Sorry for the spelling errors I'm just so upset cant type right!

OP posts:
PermanentTemporary · 08/05/2021 14:35

[Flowers] nothing to add really but just to say I read your thread and I feel for you. I hope your GP can help you with dealing with how you are doing right now.

Iminaglasscaseofemotion · 08/05/2021 14:37

[quote EverdeRose]@Leaveitinthepast

You don't need a debrief, you need to make an official complaint through PALS.

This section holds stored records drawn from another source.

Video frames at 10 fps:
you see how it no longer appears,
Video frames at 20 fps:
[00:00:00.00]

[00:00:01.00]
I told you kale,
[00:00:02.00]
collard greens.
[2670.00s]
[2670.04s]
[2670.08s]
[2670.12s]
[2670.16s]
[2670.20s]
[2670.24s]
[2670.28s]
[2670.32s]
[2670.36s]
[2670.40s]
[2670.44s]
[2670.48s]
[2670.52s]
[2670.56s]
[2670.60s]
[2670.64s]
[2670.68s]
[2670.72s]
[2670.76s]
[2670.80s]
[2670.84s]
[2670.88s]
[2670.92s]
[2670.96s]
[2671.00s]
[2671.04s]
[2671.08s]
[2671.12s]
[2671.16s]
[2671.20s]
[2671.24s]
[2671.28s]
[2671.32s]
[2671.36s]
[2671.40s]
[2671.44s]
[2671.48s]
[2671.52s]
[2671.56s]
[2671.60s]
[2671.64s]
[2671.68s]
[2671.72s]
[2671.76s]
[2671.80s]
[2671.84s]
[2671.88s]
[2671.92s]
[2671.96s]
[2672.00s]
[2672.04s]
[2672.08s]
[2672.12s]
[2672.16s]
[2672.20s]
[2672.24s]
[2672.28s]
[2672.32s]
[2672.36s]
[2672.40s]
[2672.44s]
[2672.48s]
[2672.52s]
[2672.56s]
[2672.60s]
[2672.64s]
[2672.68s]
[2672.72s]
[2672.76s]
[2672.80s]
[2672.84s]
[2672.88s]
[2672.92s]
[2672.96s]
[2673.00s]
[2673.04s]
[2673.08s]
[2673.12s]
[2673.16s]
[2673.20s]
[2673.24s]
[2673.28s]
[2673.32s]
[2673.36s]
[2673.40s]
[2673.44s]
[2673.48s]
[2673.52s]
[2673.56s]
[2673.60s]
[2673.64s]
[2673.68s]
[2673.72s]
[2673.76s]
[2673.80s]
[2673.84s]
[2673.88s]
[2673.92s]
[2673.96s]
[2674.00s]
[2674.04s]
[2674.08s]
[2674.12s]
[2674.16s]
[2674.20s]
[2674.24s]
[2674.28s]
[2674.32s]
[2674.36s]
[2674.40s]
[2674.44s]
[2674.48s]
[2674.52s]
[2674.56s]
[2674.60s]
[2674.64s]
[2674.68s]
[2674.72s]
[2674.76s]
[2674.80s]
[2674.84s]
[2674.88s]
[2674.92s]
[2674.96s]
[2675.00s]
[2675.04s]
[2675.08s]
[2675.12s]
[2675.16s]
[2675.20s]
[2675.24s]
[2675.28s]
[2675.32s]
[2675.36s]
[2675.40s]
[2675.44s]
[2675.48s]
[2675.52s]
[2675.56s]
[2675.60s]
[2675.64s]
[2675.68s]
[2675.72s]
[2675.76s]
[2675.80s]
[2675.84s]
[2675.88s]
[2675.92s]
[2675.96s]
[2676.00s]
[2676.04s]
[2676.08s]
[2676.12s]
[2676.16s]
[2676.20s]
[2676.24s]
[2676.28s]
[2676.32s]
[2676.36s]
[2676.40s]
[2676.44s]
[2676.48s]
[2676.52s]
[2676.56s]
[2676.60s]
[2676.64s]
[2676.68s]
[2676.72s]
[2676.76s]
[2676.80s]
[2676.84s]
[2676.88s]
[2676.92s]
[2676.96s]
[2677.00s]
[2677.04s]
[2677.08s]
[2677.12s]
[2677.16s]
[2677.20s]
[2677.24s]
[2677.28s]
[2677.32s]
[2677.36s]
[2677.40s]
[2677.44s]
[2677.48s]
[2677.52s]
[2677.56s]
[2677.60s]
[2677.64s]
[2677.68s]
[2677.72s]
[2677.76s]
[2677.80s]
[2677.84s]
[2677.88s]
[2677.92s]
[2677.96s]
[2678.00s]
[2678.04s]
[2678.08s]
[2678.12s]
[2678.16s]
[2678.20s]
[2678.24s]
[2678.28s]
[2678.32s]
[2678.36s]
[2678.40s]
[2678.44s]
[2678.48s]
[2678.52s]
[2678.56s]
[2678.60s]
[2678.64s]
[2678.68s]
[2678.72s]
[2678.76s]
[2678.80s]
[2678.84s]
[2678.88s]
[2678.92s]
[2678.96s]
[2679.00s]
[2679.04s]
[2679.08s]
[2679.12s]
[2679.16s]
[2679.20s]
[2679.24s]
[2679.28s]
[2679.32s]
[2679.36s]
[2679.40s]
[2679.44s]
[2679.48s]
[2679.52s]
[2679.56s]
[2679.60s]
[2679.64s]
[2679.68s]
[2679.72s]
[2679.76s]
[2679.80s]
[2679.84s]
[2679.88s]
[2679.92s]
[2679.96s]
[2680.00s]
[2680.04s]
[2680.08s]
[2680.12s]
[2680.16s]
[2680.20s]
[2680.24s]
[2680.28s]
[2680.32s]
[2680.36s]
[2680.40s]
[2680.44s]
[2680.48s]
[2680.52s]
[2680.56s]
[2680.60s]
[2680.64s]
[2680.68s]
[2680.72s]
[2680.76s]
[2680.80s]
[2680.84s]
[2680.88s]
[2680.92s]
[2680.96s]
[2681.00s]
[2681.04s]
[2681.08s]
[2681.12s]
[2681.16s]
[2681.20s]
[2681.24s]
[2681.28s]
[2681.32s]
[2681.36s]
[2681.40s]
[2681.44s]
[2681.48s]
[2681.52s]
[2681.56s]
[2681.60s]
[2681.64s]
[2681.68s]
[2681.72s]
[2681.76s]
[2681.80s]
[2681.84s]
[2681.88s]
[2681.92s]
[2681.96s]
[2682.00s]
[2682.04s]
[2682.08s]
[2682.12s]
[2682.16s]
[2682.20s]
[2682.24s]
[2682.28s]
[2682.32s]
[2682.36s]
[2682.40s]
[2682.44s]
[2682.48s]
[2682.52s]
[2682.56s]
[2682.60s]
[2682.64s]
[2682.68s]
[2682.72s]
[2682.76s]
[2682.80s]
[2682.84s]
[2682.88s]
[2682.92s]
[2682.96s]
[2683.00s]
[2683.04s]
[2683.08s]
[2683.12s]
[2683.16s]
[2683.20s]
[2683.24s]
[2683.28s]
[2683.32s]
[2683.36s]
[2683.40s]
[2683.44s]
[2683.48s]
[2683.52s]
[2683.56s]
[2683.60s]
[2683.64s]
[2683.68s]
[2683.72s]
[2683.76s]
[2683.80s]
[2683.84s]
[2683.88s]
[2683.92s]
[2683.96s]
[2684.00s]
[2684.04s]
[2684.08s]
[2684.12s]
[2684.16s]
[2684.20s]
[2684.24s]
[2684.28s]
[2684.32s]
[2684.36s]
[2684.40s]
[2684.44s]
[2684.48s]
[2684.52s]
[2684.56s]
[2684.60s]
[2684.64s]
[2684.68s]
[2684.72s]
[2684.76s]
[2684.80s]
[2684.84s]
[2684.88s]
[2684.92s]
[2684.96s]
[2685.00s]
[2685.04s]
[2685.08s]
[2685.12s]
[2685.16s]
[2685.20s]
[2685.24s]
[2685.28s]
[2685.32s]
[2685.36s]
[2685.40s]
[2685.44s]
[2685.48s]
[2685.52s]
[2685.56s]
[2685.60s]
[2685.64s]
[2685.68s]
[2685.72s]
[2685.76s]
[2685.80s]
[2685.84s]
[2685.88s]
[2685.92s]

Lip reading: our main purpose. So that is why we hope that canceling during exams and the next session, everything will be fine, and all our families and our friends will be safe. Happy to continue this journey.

They way you were treat throughout your pregnancy and labour is horrific. You deserved much better.[/quote]
Completely agree. Debrief is where you have the events of you labour and the actions midwifes or doctors took explained to help you understand why the things that happened happened. You have been massive failed by so many health care professionals who should have been taking care of you. I would take this further. Things don't change unless people kick up shit.
How old are you OP? I would be interested what age you have to get to to be able to handle labour. Very strange thing for that midwife to say.

daisyjgrey · 08/05/2021 14:38

It took me ten years to admit that giving birth had traumatised me. I recently had EMDR and I really recommend it.

Iminaglasscaseofemotion · 08/05/2021 14:39

Sorry, just saw you are 23. I had my first at 18. No one told me I wouldn't be able to handle the labour because I was young. They didn't say it when I was 23 having my second either.